▶ [Task statement] Without including any images, please transcribe all the lines below exactly.

Dataset entries:
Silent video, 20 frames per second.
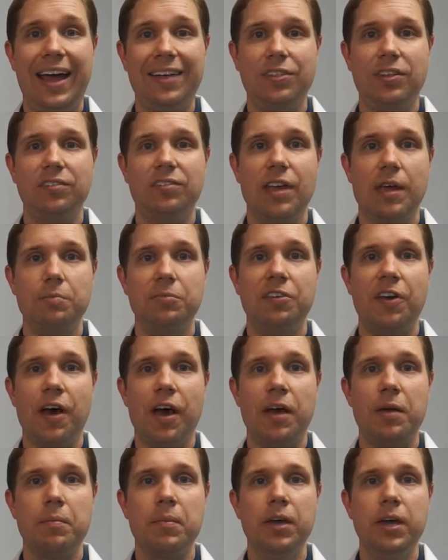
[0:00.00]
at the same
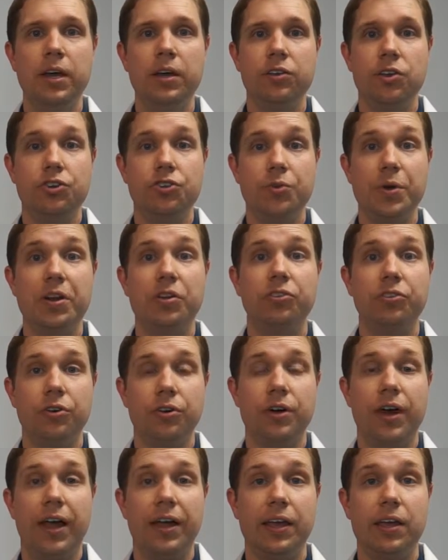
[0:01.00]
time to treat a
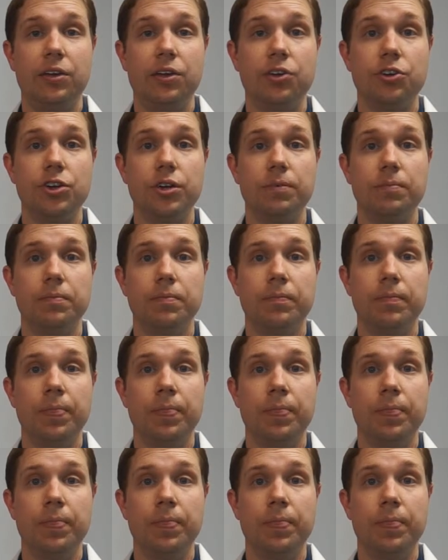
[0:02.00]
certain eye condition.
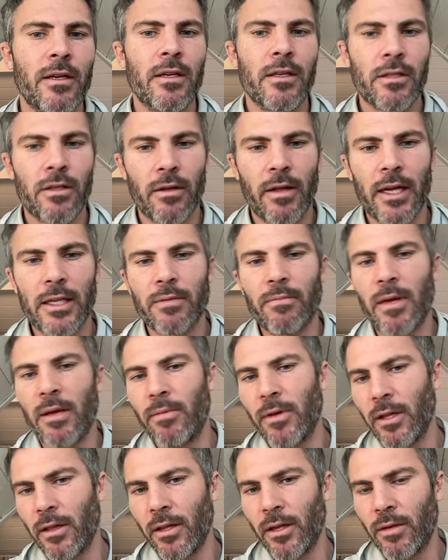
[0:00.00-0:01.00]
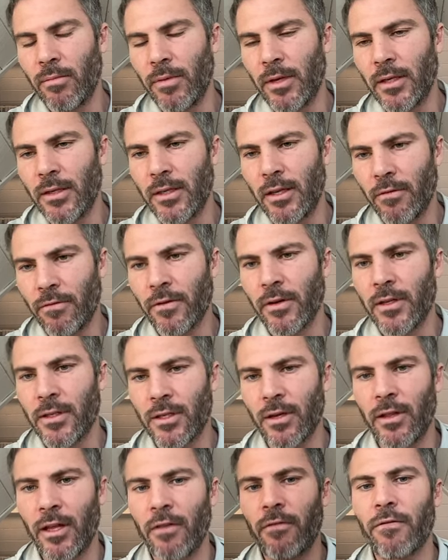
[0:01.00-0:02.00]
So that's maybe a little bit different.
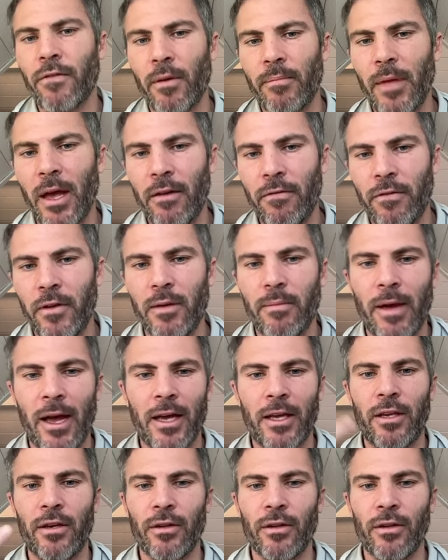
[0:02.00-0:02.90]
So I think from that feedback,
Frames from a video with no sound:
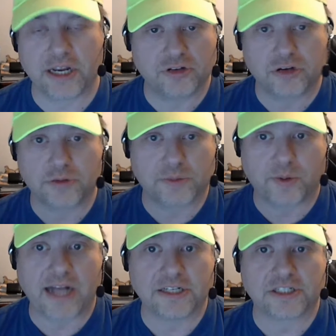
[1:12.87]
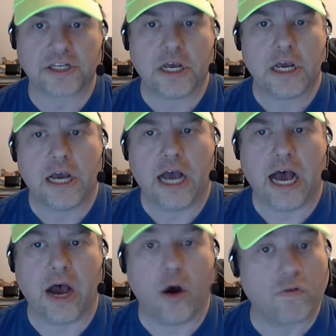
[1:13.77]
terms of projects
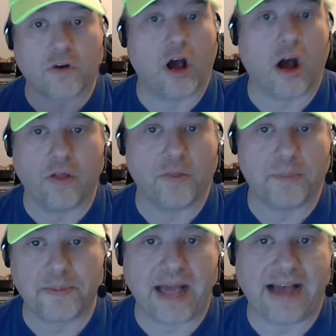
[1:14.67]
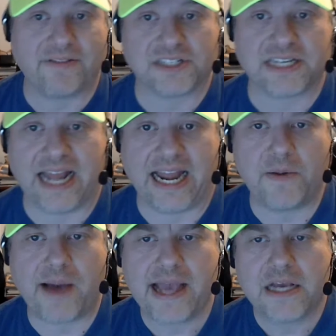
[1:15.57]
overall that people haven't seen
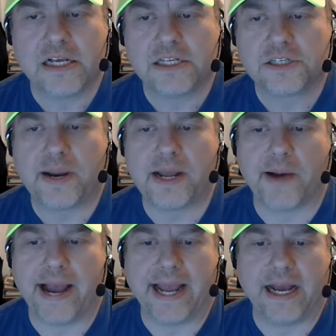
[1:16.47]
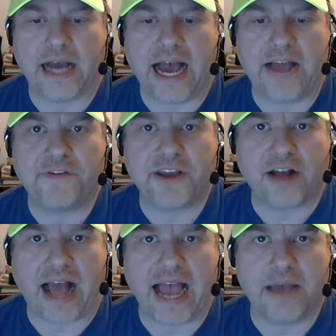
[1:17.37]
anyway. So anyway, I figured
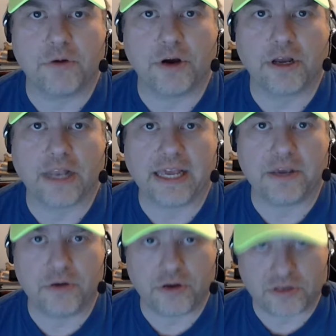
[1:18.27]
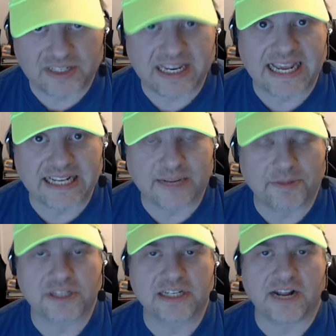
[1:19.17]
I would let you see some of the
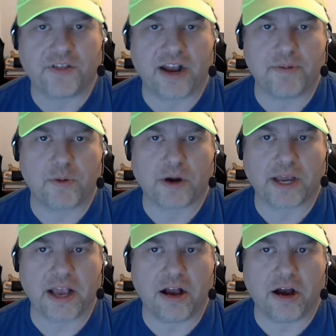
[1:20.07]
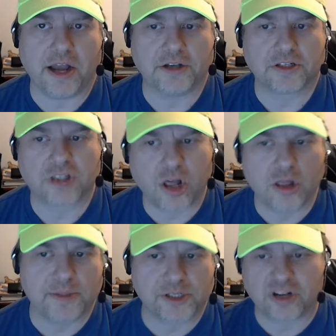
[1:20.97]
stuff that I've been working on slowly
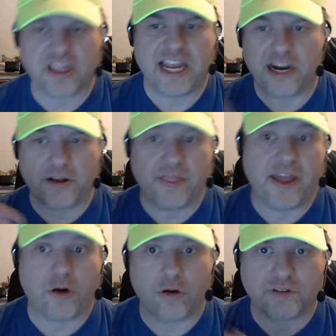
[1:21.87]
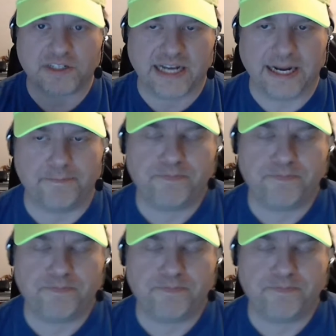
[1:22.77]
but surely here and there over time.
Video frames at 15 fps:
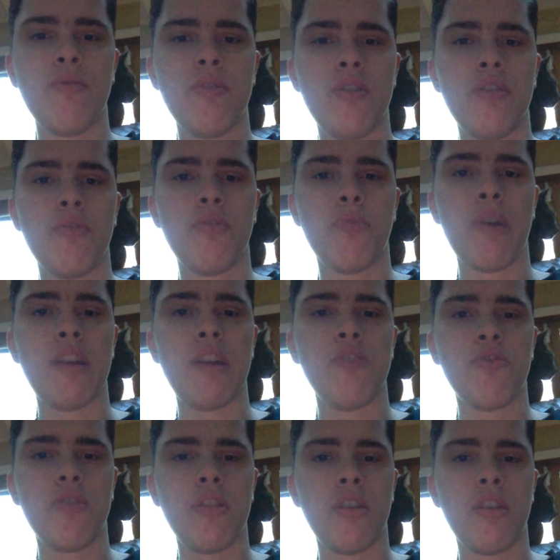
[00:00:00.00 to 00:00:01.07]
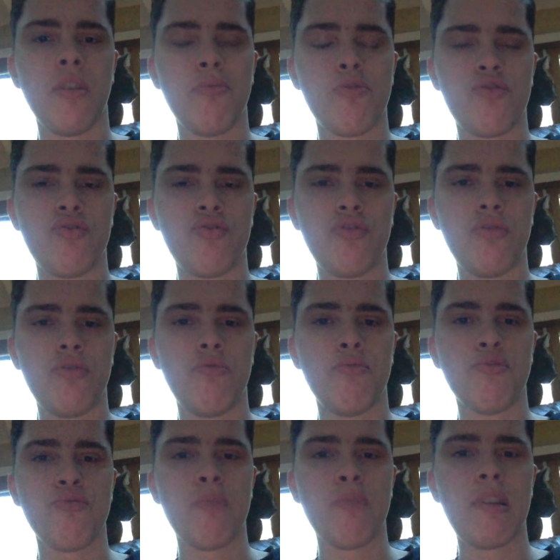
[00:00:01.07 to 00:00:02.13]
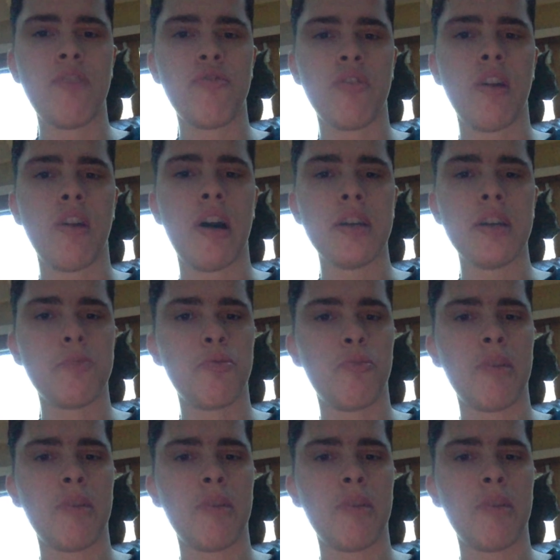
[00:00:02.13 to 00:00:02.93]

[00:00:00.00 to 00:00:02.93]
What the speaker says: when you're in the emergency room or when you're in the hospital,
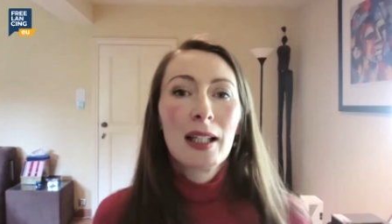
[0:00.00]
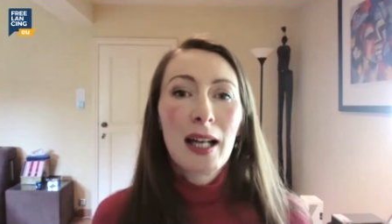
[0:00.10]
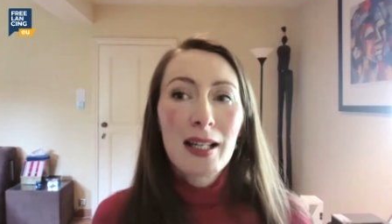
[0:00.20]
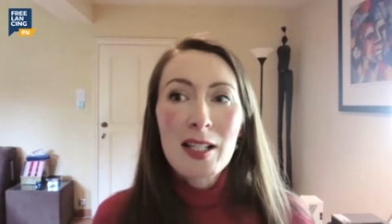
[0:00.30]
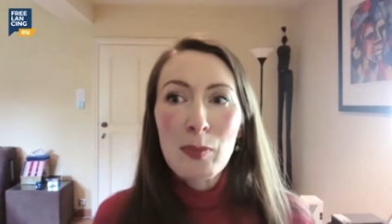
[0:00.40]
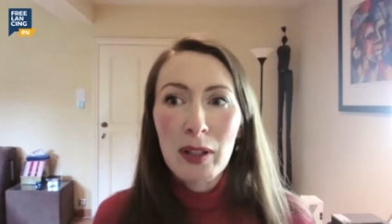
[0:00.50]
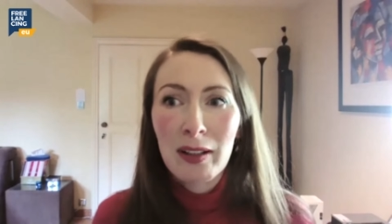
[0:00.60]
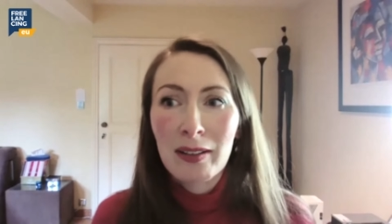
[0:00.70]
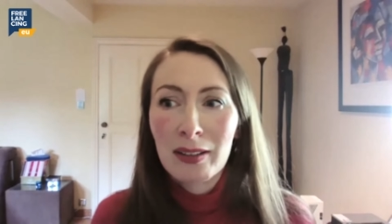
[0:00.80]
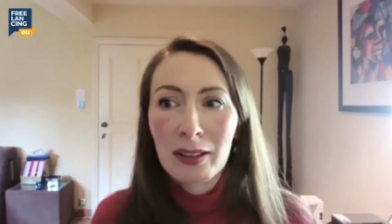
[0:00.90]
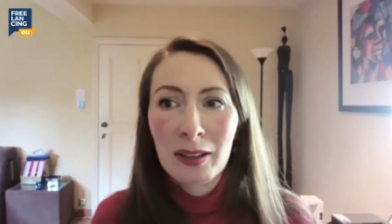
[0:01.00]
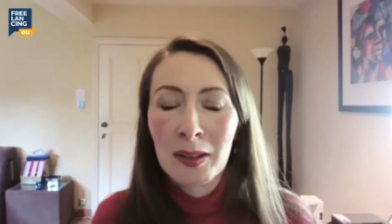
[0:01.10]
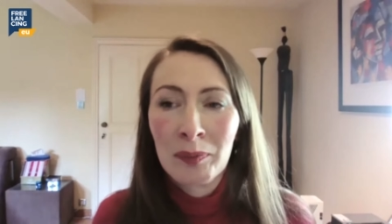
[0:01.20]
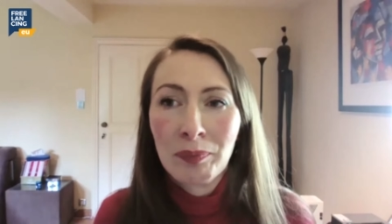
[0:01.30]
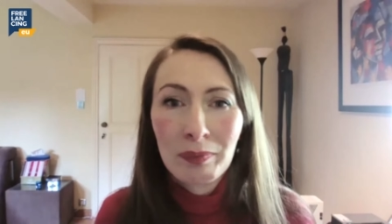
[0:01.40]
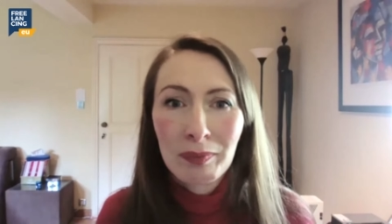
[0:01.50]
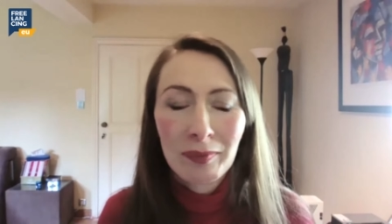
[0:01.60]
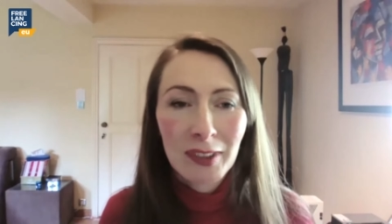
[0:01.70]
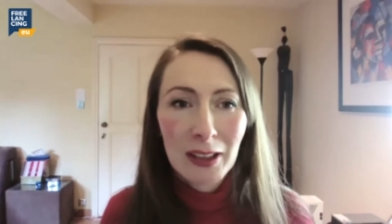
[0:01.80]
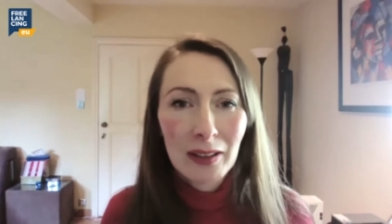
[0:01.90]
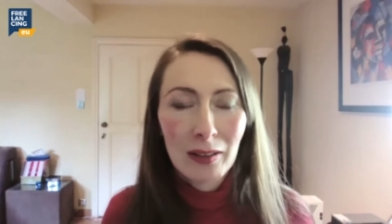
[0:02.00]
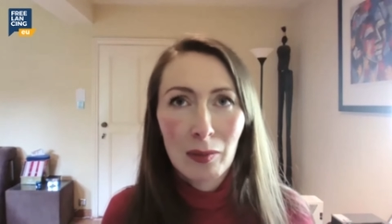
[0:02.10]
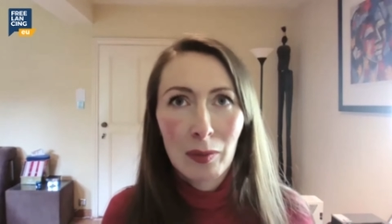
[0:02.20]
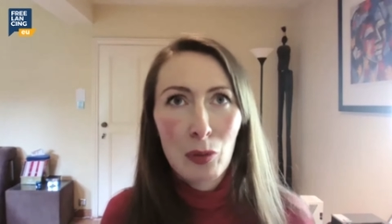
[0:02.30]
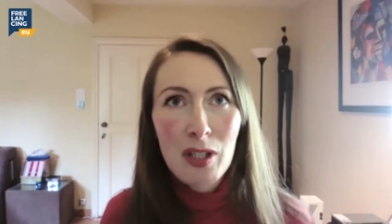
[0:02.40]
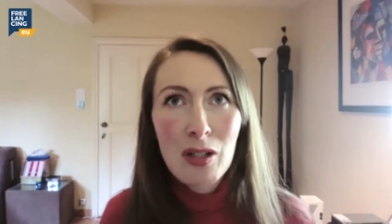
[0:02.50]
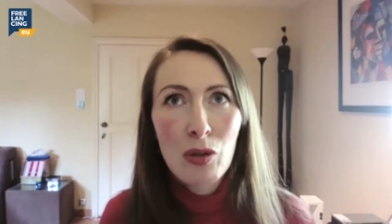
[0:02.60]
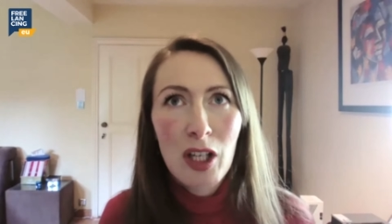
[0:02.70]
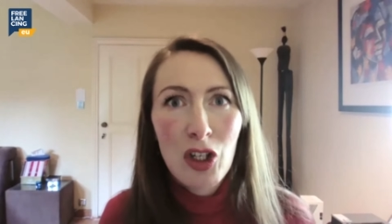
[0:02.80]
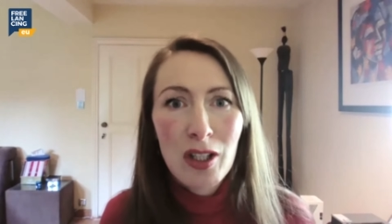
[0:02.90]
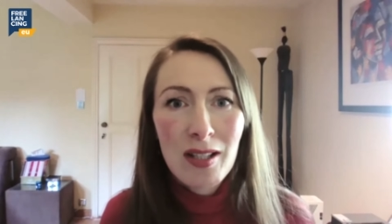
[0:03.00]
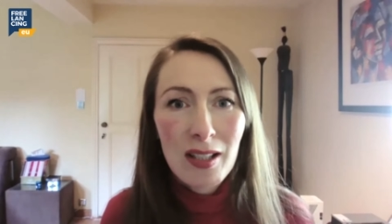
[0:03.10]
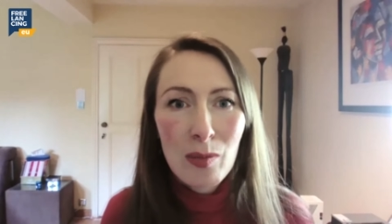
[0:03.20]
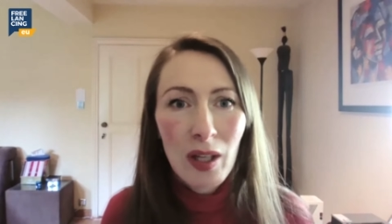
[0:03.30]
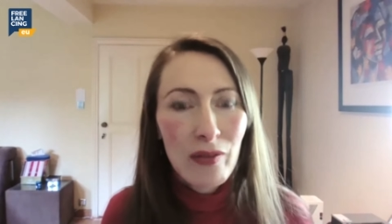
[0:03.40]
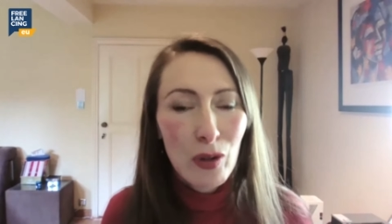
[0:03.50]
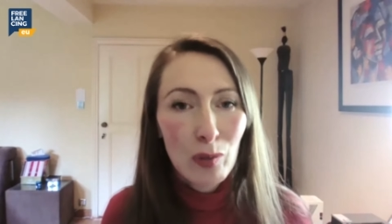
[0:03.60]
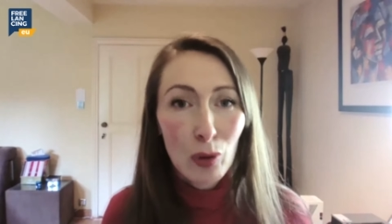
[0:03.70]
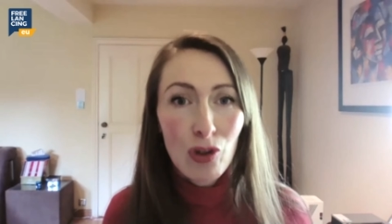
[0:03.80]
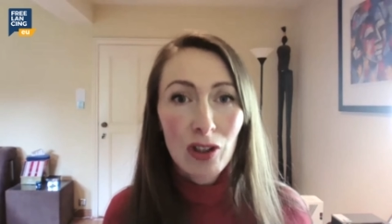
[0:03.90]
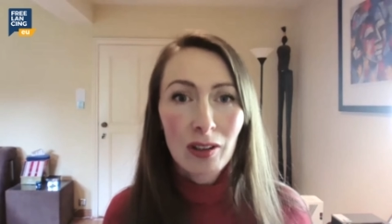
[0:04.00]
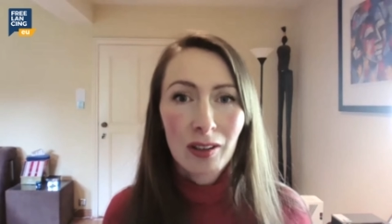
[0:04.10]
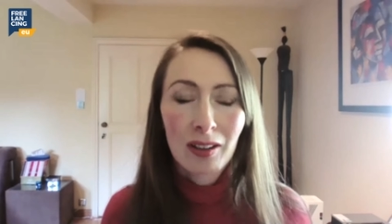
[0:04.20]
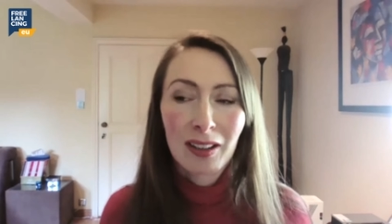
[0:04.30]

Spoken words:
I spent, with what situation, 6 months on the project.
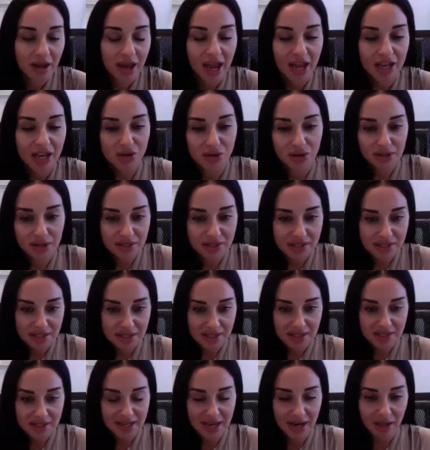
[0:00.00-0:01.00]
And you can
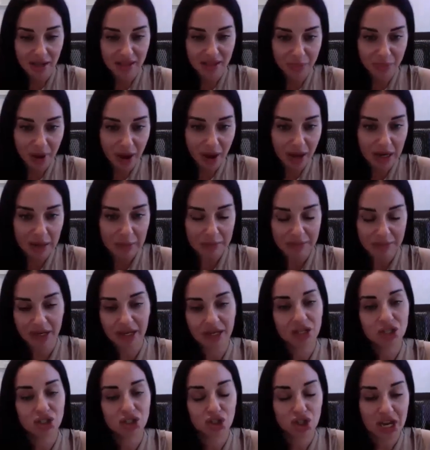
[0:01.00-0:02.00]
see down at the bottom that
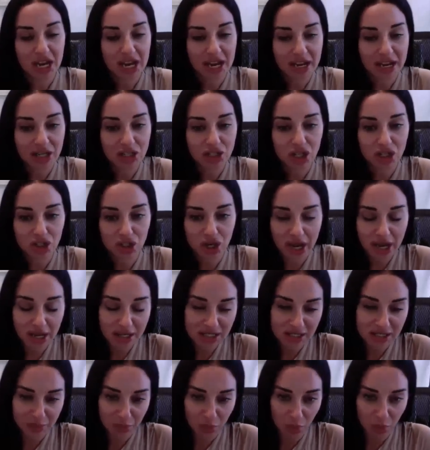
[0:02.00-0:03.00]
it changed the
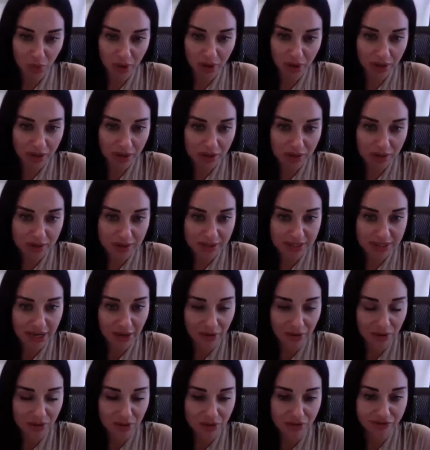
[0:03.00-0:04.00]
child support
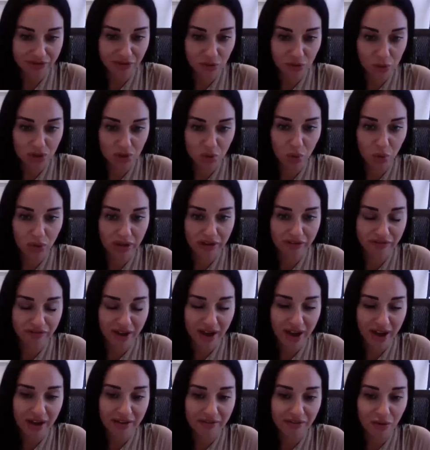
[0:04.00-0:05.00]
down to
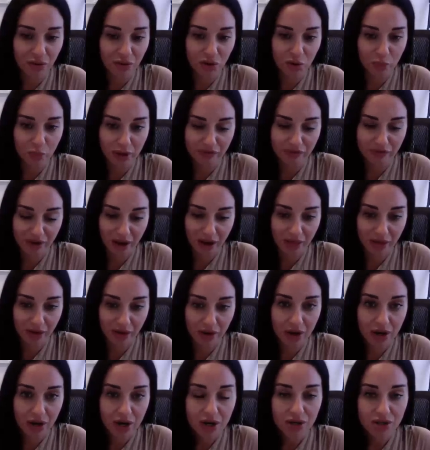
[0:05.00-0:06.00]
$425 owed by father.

▶ [Answer box]
Silent video, 20 frames per second.
[0:00.00]
at the same
[0:01.00]
time to treat a
[0:02.00]
certain eye condition.
[0:00.00-0:01.00]
[0:01.00-0:02.00]
So that's maybe a little bit different.
[0:02.00-0:02.90]
So I think from that feedback,
Frames from a video with no sound:
[1:12.87]
[1:13.77]
terms of projects
[1:14.67]
[1:15.57]
overall that people haven't seen
[1:16.47]
[1:17.37]
anyway. So anyway, I figured
[1:18.27]
[1:19.17]
I would let you see some of the
[1:20.07]
[1:20.97]
stuff that I've been working on slowly
[1:21.87]
[1:22.77]
but surely here and there over time.
Video frames at 15 fps:
[00:00:00.00 to 00:00:01.07]
[00:00:01.07 to 00:00:02.13]
[00:00:02.13 to 00:00:02.93]

[00:00:00.00 to 00:00:02.93]
What the speaker says: when you're in the emergency room or when you're in the hospital,
[0:00.00]
[0:00.10]
[0:00.20]
[0:00.30]
[0:00.40]
[0:00.50]
[0:00.60]
[0:00.70]
[0:00.80]
[0:00.90]
[0:01.00]
[0:01.10]
[0:01.20]
[0:01.30]
[0:01.40]
[0:01.50]
[0:01.60]
[0:01.70]
[0:01.80]
[0:01.90]
[0:02.00]
[0:02.10]
[0:02.20]
[0:02.30]
[0:02.40]
[0:02.50]
[0:02.60]
[0:02.70]
[0:02.80]
[0:02.90]
[0:03.00]
[0:03.10]
[0:03.20]
[0:03.30]
[0:03.40]
[0:03.50]
[0:03.60]
[0:03.70]
[0:03.80]
[0:03.90]
[0:04.00]
[0:04.10]
[0:04.20]
[0:04.30]

Spoken words:
I spent, with what situation, 6 months on the project.
[0:00.00-0:01.00]
And you can
[0:01.00-0:02.00]
see down at the bottom that
[0:02.00-0:03.00]
it changed the
[0:03.00-0:04.00]
child support
[0:04.00-0:05.00]
down to
[0:05.00-0:06.00]
$425 owed by father.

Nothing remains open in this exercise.